What Role Did Securitization Play in the Global Financial Crisis? (2024)

Securitization, specifically the packaging of mortgage debt into bond-like financial instruments, was a key driver of the 2007-08 global financial crisis. Securitization fueled excessive risk-taking that brought many major financial institutions on Wall Street and around the world to their knees when the U.S. real estate bubble burst.

Key Takeaways

  • Securitization of mortgage debt in bond-like investments such as mortgage-backed securities and collateralized debt obligations was a big cause of the financial crisis.
  • Securitization of home mortgages fueled excessive risk-taking throughout the financial sector, from mortgage originators to Wall Street banks.
  • When U.S. housing prices began to fall, mortgage delinquencies soared, leaving Wall Street banks with enormous losses on their mortgage-backed securities.

How Securitization Works

Securitization is the packaging of assets into a financial product.

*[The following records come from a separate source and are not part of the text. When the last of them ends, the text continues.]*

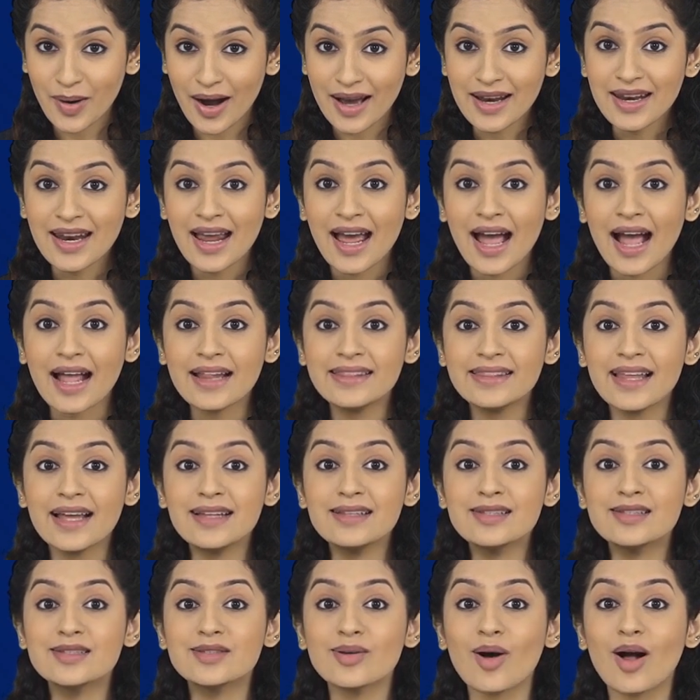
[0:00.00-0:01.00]
1 and
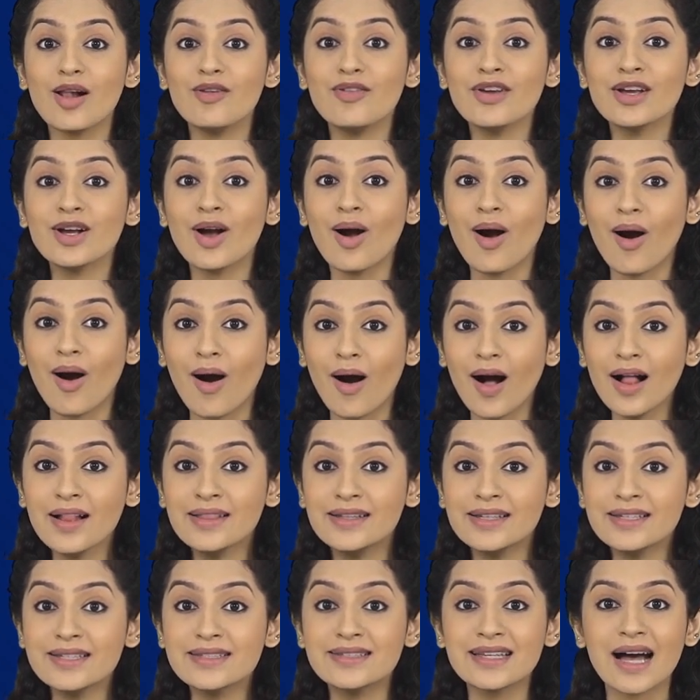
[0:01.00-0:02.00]
then solving
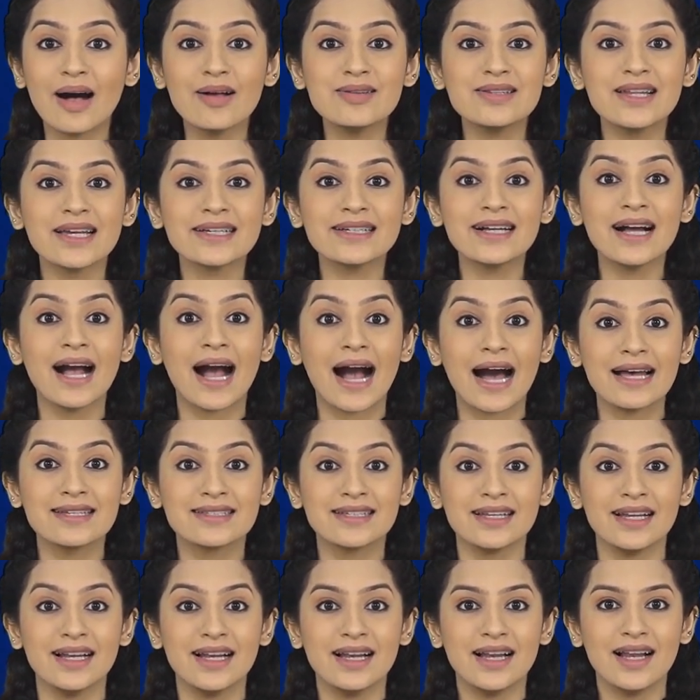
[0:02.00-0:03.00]
all this sounds like a
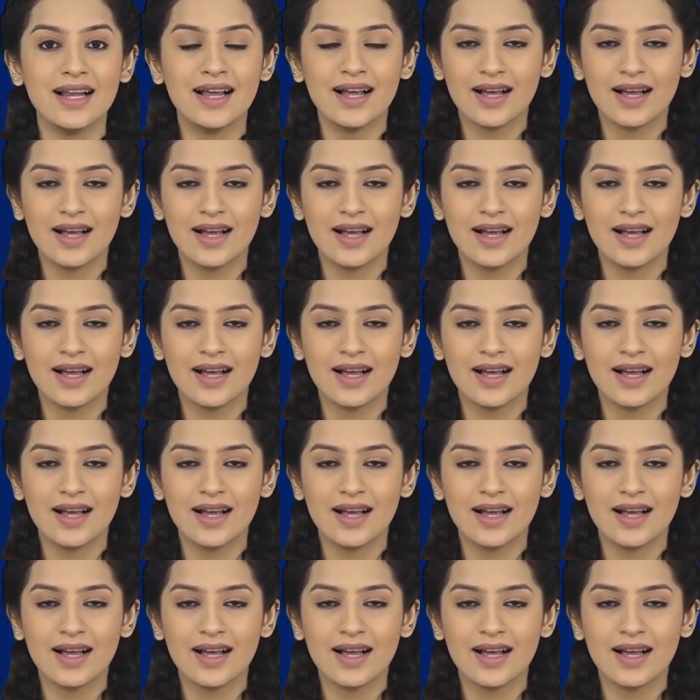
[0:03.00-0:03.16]
hassle.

The securitization of mortgage debt, particularly subprime mortgages, in mortgage-backed securities (MBS) and collateralized debt obligations (CDOs), was a major cause of both the U.S. real estate bubble in the early and mid-2000s and the financial havoc that resulted from the popping of that bubble.

Banks and other lenders who issued mortgages to homebuyers then sold those mortgages to bigger banks for repackaging into mortgage-backed securities and CDOs.

Mortgage Securitization and Risk

Over time, because lenders issuing the loans passed them along to big banks for securitization, they were no longer at risk if the homeowner defaulted. So lending standards fell dramatically. This meant that many unqualified or under-qualified borrowers—known as subprime borrowers—were able to secure risky loans.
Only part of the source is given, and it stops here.